Llega el momento de la verdad y parte para Santiago de Cuba,  se hace cargo de la  granjita Siboney, alquilada a su nombre por Renato Guitart, quien aparecería  como socio suyo -el fungiría como administrador-, en el negocio de pollos. Enseguida traba relaciones amistosas  con los pocos vecinos del área, lo que le serviría de fachada para los verdaderos propósitos del Movimiento.

Paralelamente, él y Renato cumplían otras tareas en la capital oriental: chequeo de las postas del Moncada,  recorridos de las guardias, del hospital Saturnino Lora – desde donde un grupo de combatientes, al mando de Abel,  dispararían a la hora del combate, alquilar locales para albergues, prepararlos, hacerse de armas y cartuchos, ser anfitriones de algunos compañeros que iban desde La Habana a cumplir determinada misión y también recibir y guardar en lugares apropiados lo que llegaba destinado para la operación.

De incesante movimiento fueron los dos días previos al ataque, pero en medio del fragor revolucionario encontró tiempo para llevar a pasear a los vecinos de frente a la granjita -la familia de Ángel Núñez, ya mayores-, lo que denota su carácter afable y humanitario. Ese fue el último paseo de Abel en su corta existencia.

La  madrugada de la Santa Ana, al distribuir Fidel las tareas, el joven es designado para comandar el  grupo que tomaría el hospital civil Saturnino Lora, para desde allí disparar hacia el enclave militar, al igual que haría el grupo que iría al Palacio de Justicia, en apoyo al asalto.  Él quería ir en el de la vanguardia a fin de preservar a Fidel, pero el jefe revolucionario lo convenció: “ Mi puesto está al frente de los combatientes.
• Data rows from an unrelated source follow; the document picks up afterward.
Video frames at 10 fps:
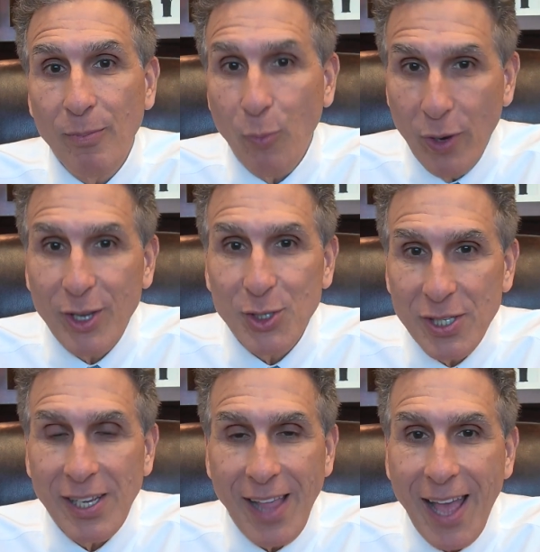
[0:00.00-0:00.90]
we could
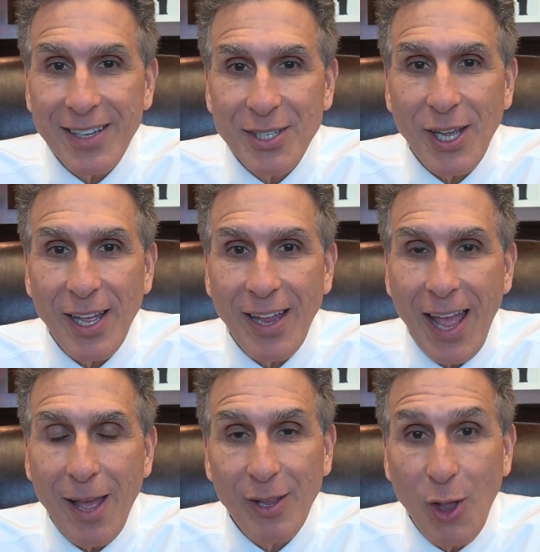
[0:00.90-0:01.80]
see that
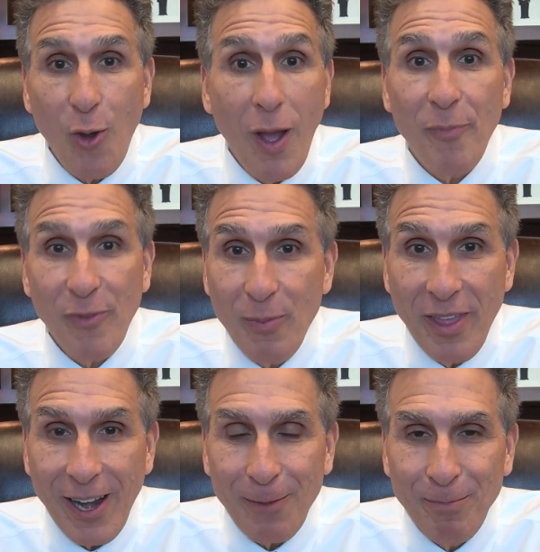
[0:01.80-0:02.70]
go up from
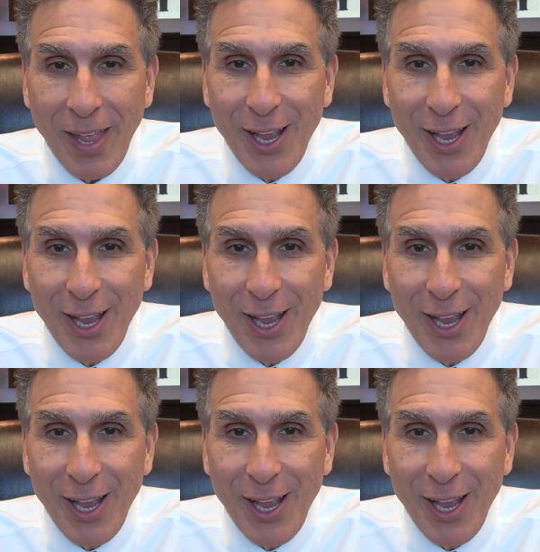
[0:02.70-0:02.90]
there.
No puedo estar en otra parte. Pero tú, Abel, es preciso que vivas. Si yo muero, tú me sustituirás”. Tal era la confianza depositada en él por el líder del Movimiento.

Triste resultó el desenlace final;  detenido y llevado al cuartel, fue horriblemente torturado,  los jenízaros se ensañaron con él hasta matarlo.

Y cómo lo defendió  Fidel en el juicio por el asalto al Moncada, cuando le dijeron que   había extraído dinero de la casa donde trabajaba para engrosar los fondos de la Revolución:“Esa es una calumnia infame; la memoria de Abel no la pueden manchar. Había que conocerlo, Abel era el más valiente, el más recto; era honesto. No puede pensarse nada deshonesto de su persona…”

De él también dijo que era “el más generoso, querido  e intrépido de nuestros jóvenes, cuya gloriosa resistencia lo inmortaliza ante la historia de Cuba”.